La particularité de l’artiste ? Yang Yongliang pratique la photographie numérique à la manière d’un peintre. Auprès du maître calligraphe Yang Yang, Yang Yongliang apprend la peinture traditionnelle chinoise pendant dix ans. Il nourrit également sa passion pour l’image avec l’apprentissage de la photographie, de la vidéo et des arts plastiques, sort diplômé du Shanghai Institute of Design, et enseigne actuellement au Shanghai Institute of Vision Art.

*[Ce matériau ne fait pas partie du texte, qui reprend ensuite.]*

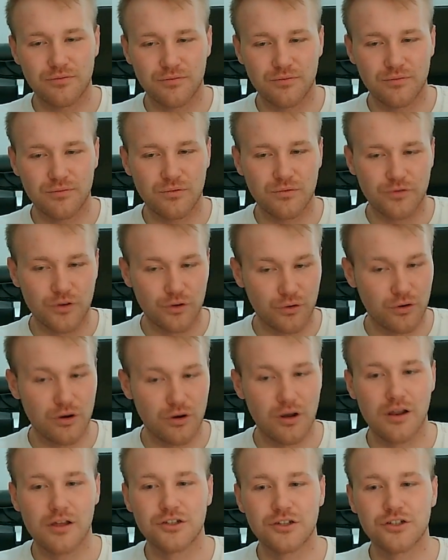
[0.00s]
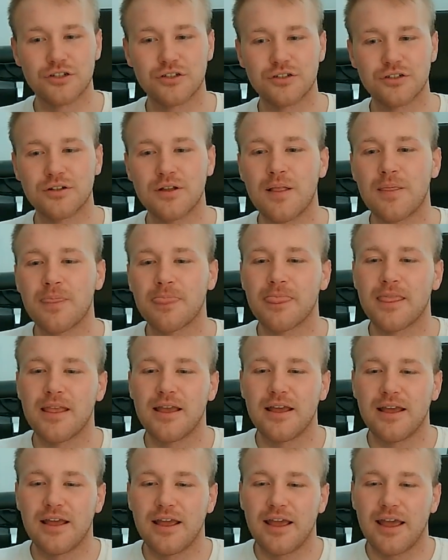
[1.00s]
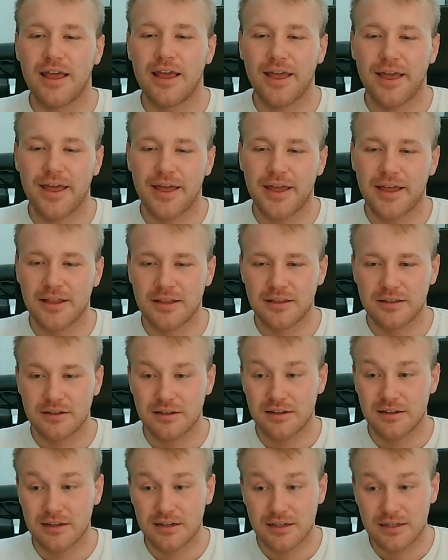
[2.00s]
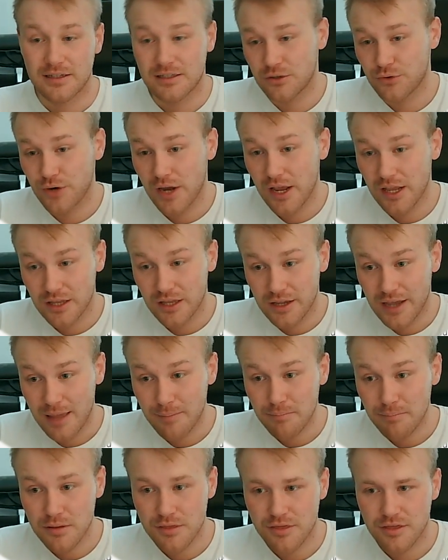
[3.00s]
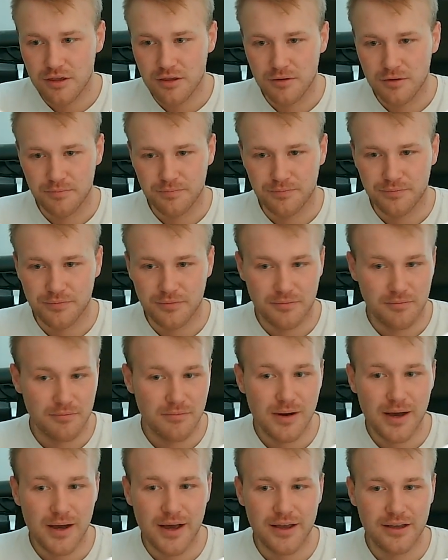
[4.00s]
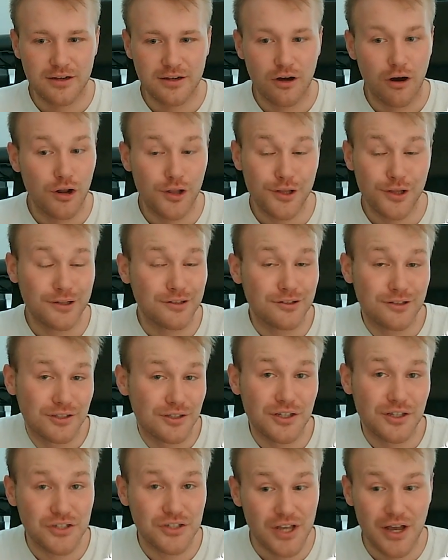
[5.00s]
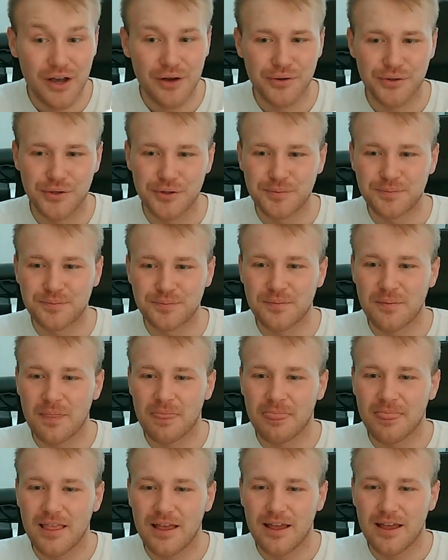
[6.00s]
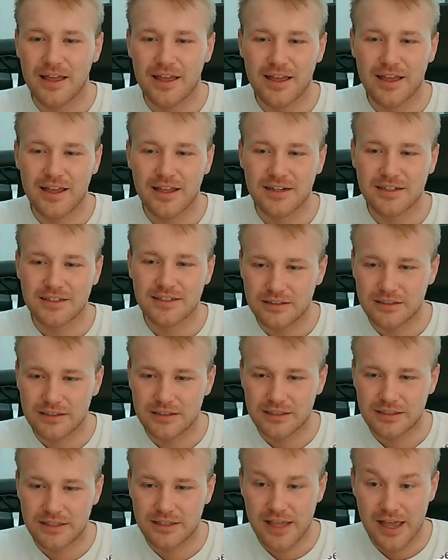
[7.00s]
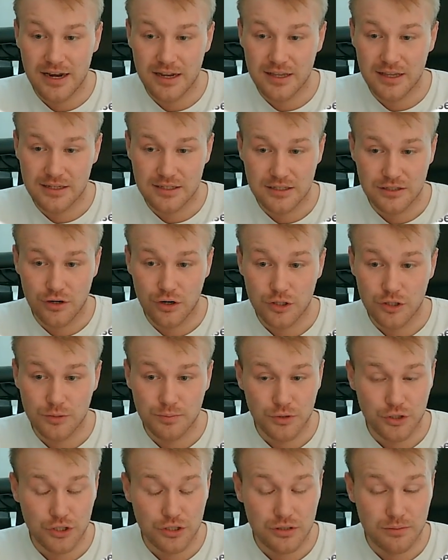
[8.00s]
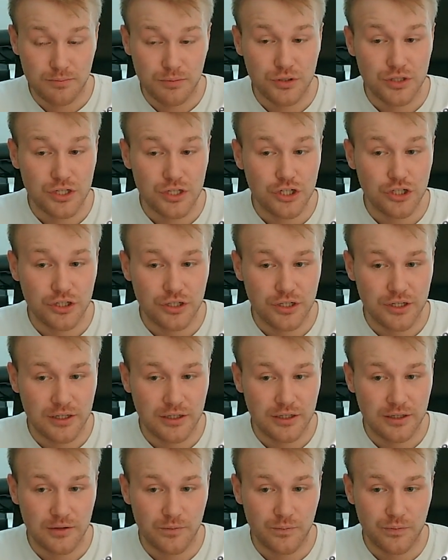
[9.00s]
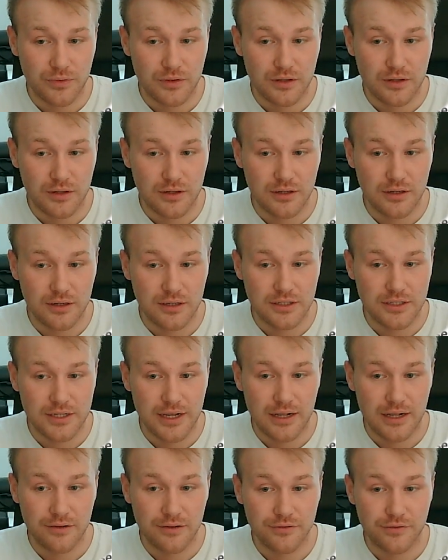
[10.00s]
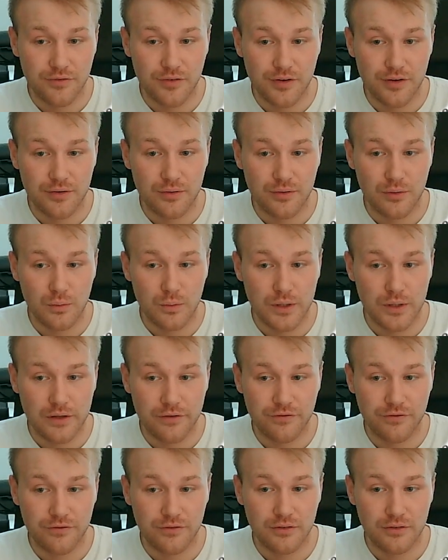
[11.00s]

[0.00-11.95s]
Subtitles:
for collagen, and it's creating empathy by calling this out. And then it starts positioning itself with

Ses paysages sont issus de sa propre photothèque, constituée au fil des années et de ses déplacements. Son travail sollicite les techniques modernes et anciennes : les images originales créées numériquement sont imprimées en négatif sur une feuille de papier beaux-arts, puis chaque image est photographiée à l’aide d’une chambre photographique. Le film est alors présenté dans un écrin de bois rétro-éclairé. L’artiste souhaite préserver l’image digitale sur un tirage traditionnel.
La puissance de Yang Yongliang c’est son regard critique sur l’évolution de son pays, entre création et destruction. Impossible de ne pas penser à l’urbanisation outrancière, à la pollution, et plus largement au réchauffement climatique. Problèmes qui concerne évidemment bien au-delà de sa seule Chine natale. L’artiste interroge nos consciences, tout du moins notre conscience collective. Mais s’il questionne les grands problèmes de nos sociétés, Yang Yongliang évoque aussi une possible réconciliation entre tradition et modernité, entre nature et culture.
L’exposition Time Immemorial sublime le réel et invoque le spirituel. Ses temps immémoriaux sont comme des futurs antérieurs, l’artiste s’inspire du passé et du présent pour livrer une vision onirique de l’avenir. Ses assemblages, où se mêlent montagnes et villes, provoquent une temporalité visuelle instantanée : cela pourrait arriver, comme cela pourrait avoir déjà eu lieu… D’une certaine manière Yang Yongliang a créé sa propre machine à voyager dans le temps, et la mise en espace de l’exposition confirme le processus. Quand l’un des murs de la galerie fait le jeu des écrans plats modernes, celui d’en face oppose des cadres de bois traditionnels de la tradition pictural chinoise.
Ses compositions postmodernes séduisent, troublent et bousculent, comme ses trois vidéos qui exploitent pour la première fois la technologie 4K, Prevailing Wind, Endless Streams et l’incroyable Journey to the Dark, cette vidéo nocturne d’une ville sur un immense écran plat qui hypnotise les visiteurs. De loin, la ville semble réelle, et l’on découvre rapidement qu’elle l’est… à sa manière ! Les détails attirent l’œil, des fenêtres s’allument, des bateaux glissent sur une eau sombre, des voitures circulent çà et là, on se croirait presque dans une version orientale de Blade Runner…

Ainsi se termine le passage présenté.